Tout en lui contredit le présent, tout représente un passé qu’on déteste ou qu’on méprise. Il est protestant, et non pas du petit troupeau qui paît à l’écart, pacifique et docile ; il a dans l’âme le feu des guerres civiles, et continue de ne voir dans la France apaisée que des bourreaux on des martyrs. Henri IV est un renégat, et le crime de Ravaillac est un jugement de Dieu. Toutes ses œuvres irritent les plaies anciennes : quand tous les autres veulent l’oubli et l’union, il réveille tous les souvenirs capables de diviser. Ces convertis et ces convertisseurs qu’il écrase dans la Confession de Sancy, ce sont les ouvriers de la restauration monarchique et catholique, qui en somme avaient refait la France. Ces fanfarons de Gascogne qu’il raille dans le Baron de Fæneste, ce sont les courtisans raffinés, spirituels, ambitieux, qui seront les précieux, c’est le public et les modèles de la nouvelle littérature [1]. Et il ne se trompe pas moins dans l’idéal qu’il propose : le gentil-homme austère et pieux, qui maintient la gravité dans les mœurs et va donner une forte empreinte de sérieuse moralité aux lettres classiques, ce n’est plus à cette heure le huguenot de 1560, le soldat de Coligny ; c’est, ou ce sera tout à l’heure le janséniste, catholique malgré Rome. Mais d’Aubigné, qui eut toute sa vie devant les yeux les têtes des conjurés d’Amboise, ne connaît que le papisme, l’exécrable papisme des bûchers et des massacres.

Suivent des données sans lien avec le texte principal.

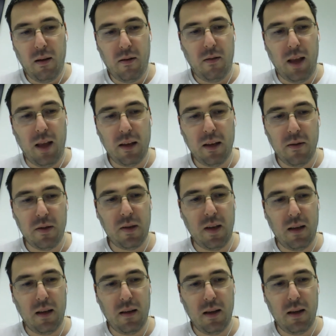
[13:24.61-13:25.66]
like you
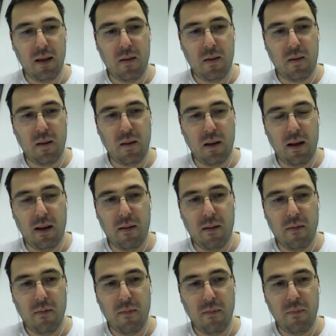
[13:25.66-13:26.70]
said, it's
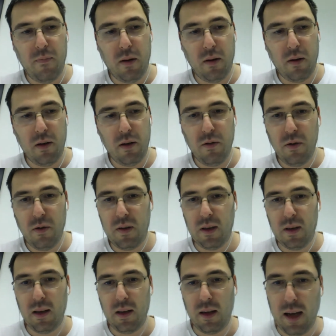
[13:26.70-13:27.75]
reducing
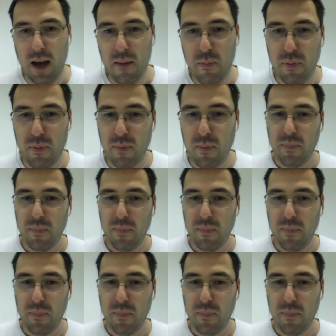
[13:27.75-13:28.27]
the gapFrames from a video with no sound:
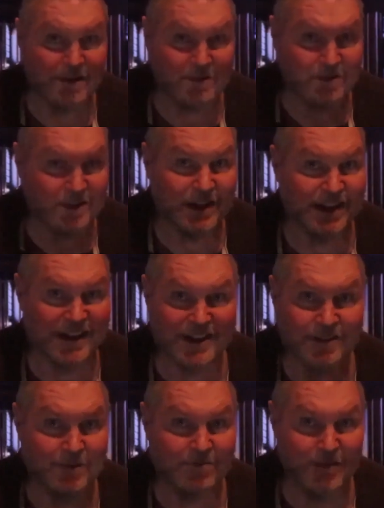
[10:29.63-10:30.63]
You're
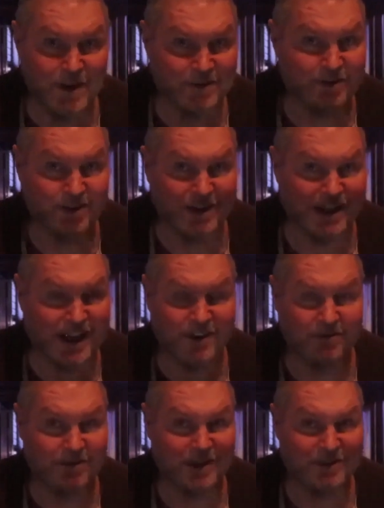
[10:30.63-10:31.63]
seeing, you must
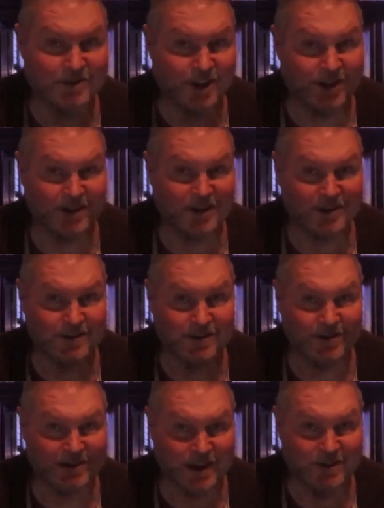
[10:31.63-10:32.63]
see how
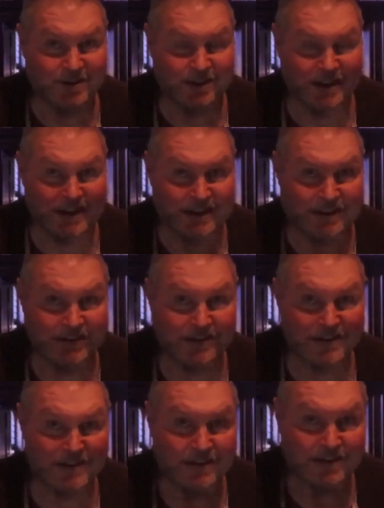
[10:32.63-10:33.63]
ridiculous this
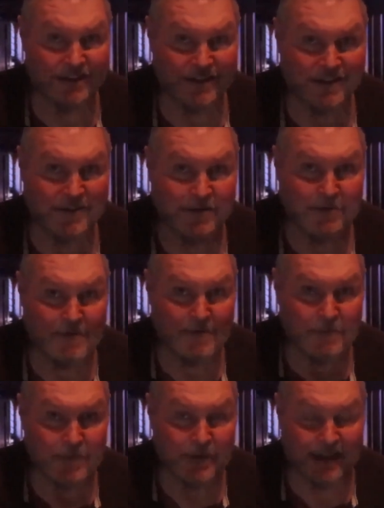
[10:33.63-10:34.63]
teaching is.
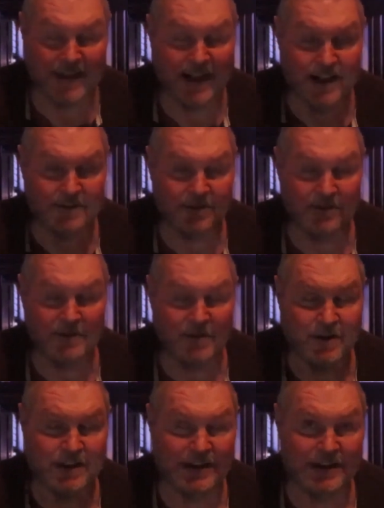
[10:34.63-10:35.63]
And I
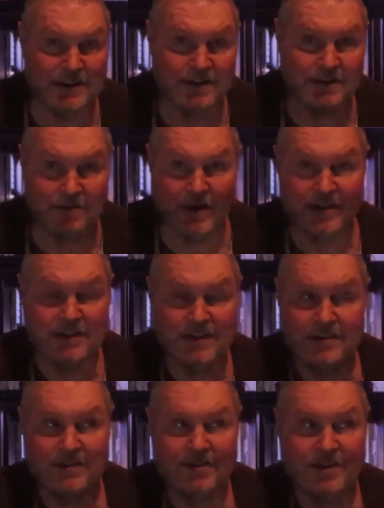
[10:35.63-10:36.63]
don't know why they did.
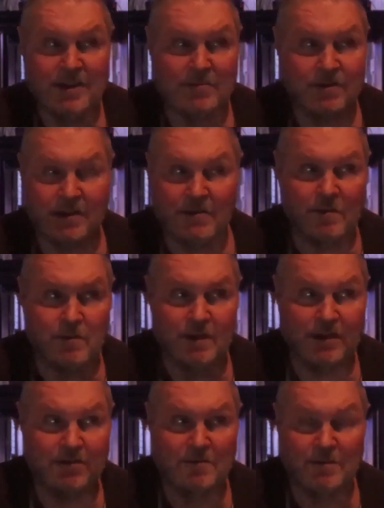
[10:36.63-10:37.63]
Why do they just keep saying
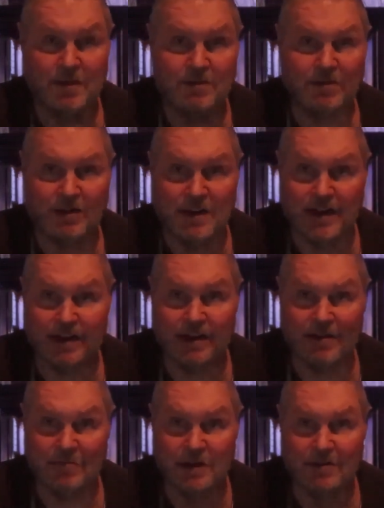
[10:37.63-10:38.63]
we're waiting on
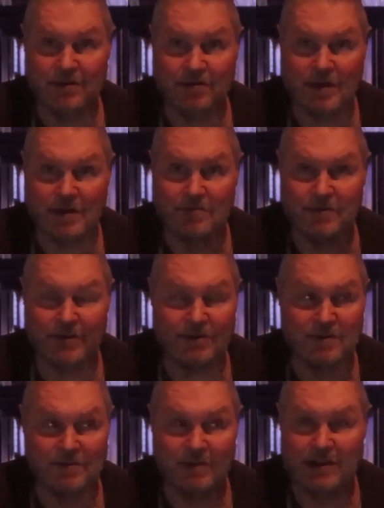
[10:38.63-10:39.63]
Moshiach and he'll be described
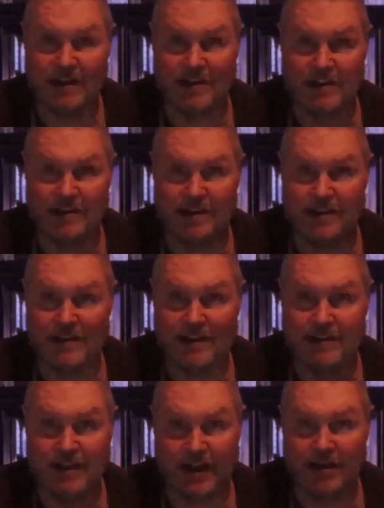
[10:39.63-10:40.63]
in 53 like they
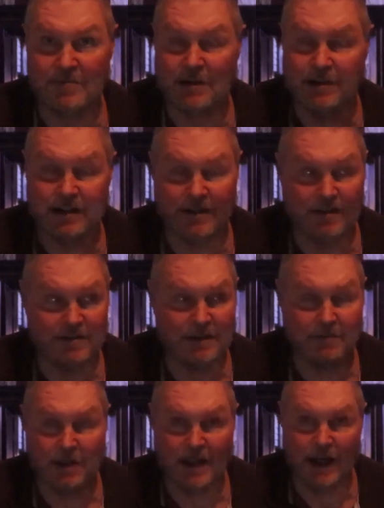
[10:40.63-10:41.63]
did in the Talmud? They
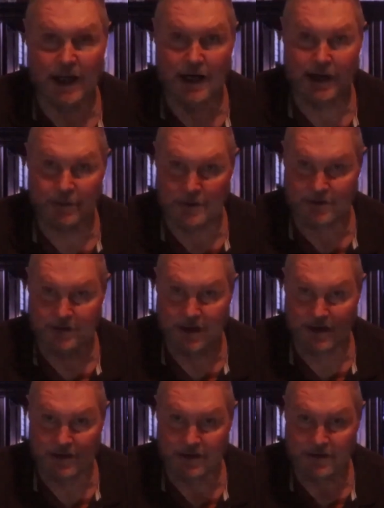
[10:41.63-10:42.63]
called him the
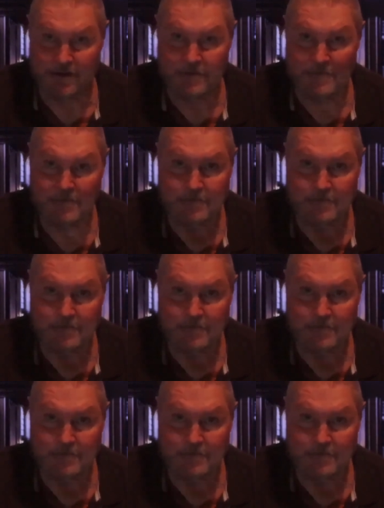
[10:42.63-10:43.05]
leper scholarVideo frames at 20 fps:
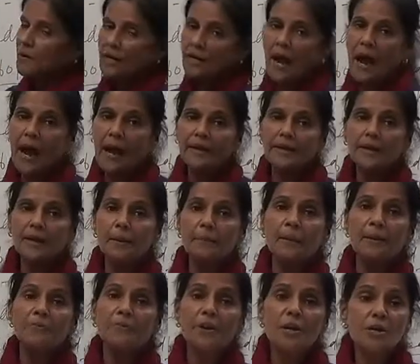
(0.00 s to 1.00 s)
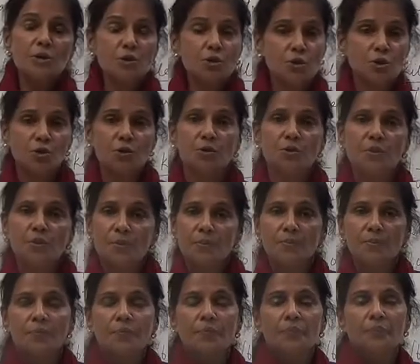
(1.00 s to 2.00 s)
Henry Beveridge.
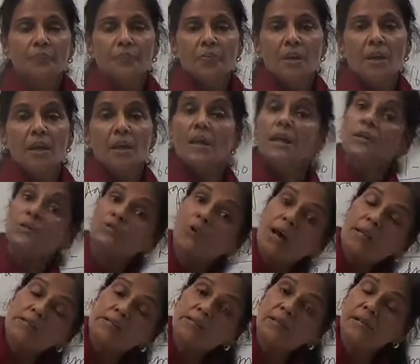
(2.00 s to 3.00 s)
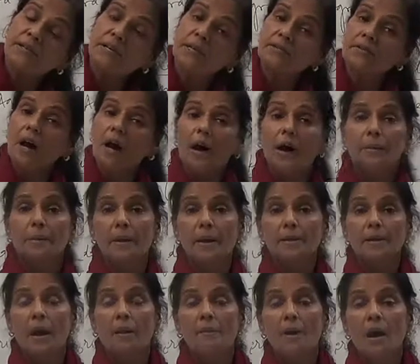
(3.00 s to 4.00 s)
He translated the Akbar
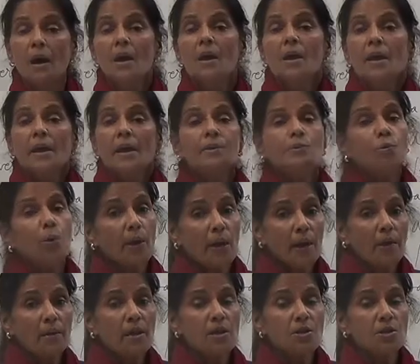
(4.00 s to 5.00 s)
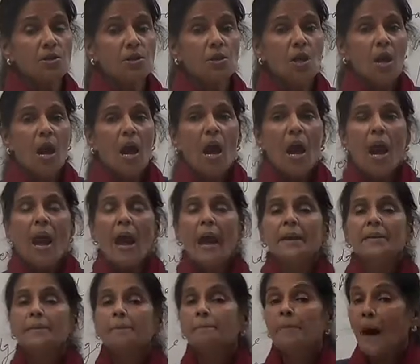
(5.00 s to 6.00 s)
Nama into English
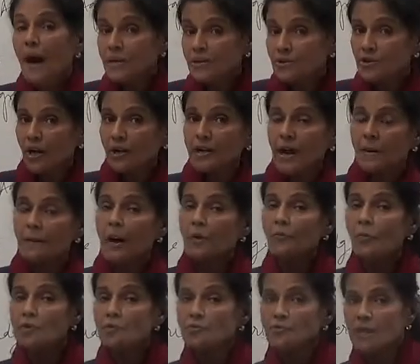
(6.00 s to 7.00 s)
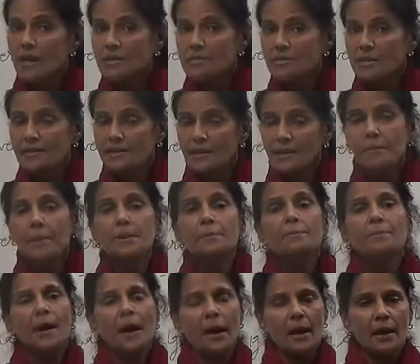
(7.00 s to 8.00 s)
and Badshah Nama was translated but
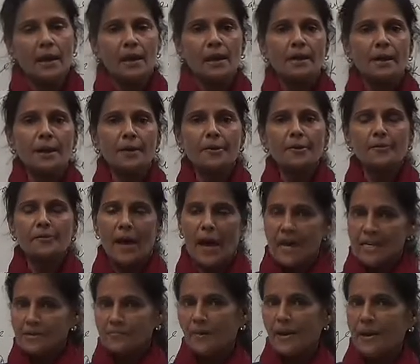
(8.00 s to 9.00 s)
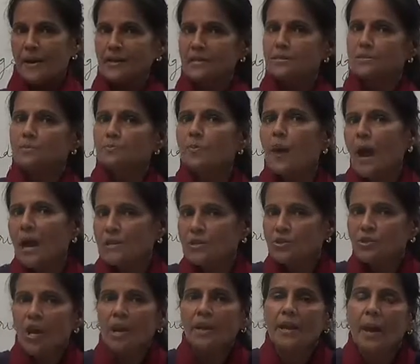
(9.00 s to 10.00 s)
uh, eh, as far as
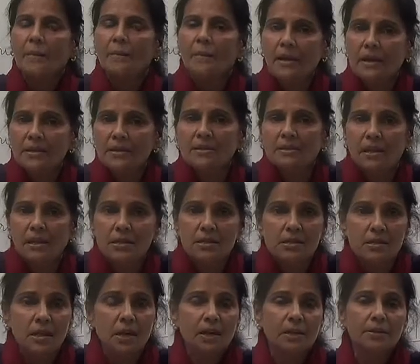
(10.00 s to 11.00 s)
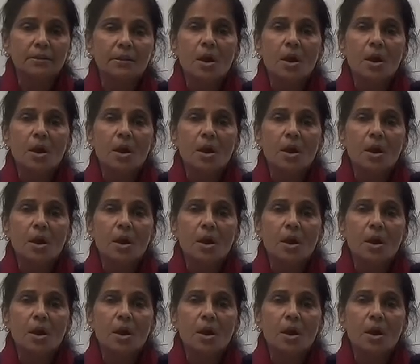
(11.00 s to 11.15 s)
Badshah Nama is concernedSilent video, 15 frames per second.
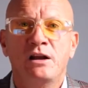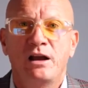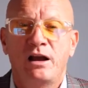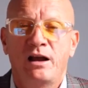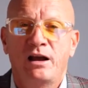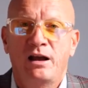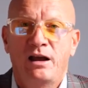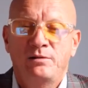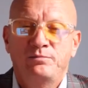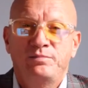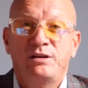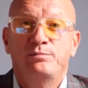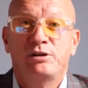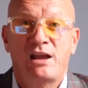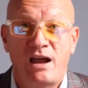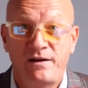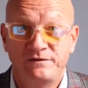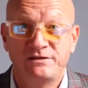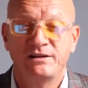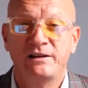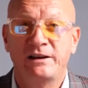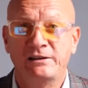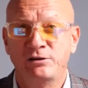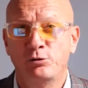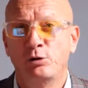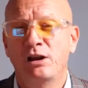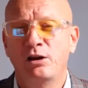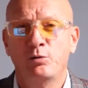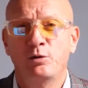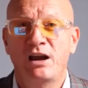and people have to
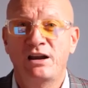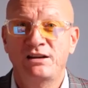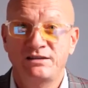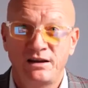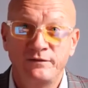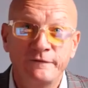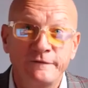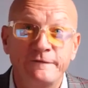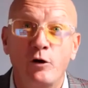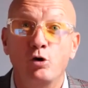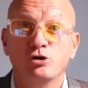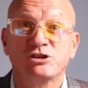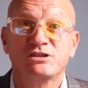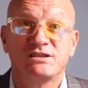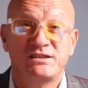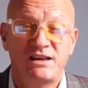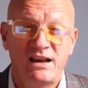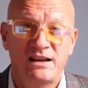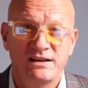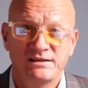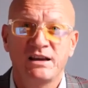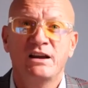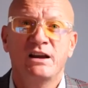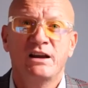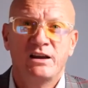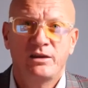liquidate, and forced sellers.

À des gens qui vont faire leurs délices de Balzac et de Voiture, au moment où l’Académie et Vaugelas vont paraître, il offre une prose voisine de Pantagruel et de l’Apologie pour Hérodote. Sa poésie est réglée selon l’Art poétique de la Pléiade, c’est-à-dire très déréglée avec beaucoup d’artifice et de rhétorique. Ni goût, ni composition, ni mesure, ni netteté, ni correction, aucune des qualités où commençait précisément à consister toute la beauté des œuvres. En revanche, dans les sentiments et dans la forme, toutes les sortes d’énergie et de beauté que le génie raisonnable et éloquent du xviie siècle ne pouvait admirer.

Ainsi s’explique que ces puissantes et riches œuvres n’aient pas laissé de trace dans la littérature du règne de Louis XIII. Agrippa d’Aubigné, pourtant, fait paraître Malherbe bien petit et bien pauvre. Il contient en lui toute la Renaissance et toute la Réforme. Ce forcené huguenot était un savant universel. À six ans, il « lisait aux quatre langues », française, grecque, latine et hébraïque. A sept ans et demi, il traduisait le Criton. Plus tard il étudie les mathématiques et jusqu’à la magie. Il s’entend aux fortifications, à la théologie, à la poésie. Entre deux guerres civiles, il enchante

  1. Ce fut ce qui sauva Fæneste d’un oubli complet : il paraît que Condé goûtait ce pamphlet.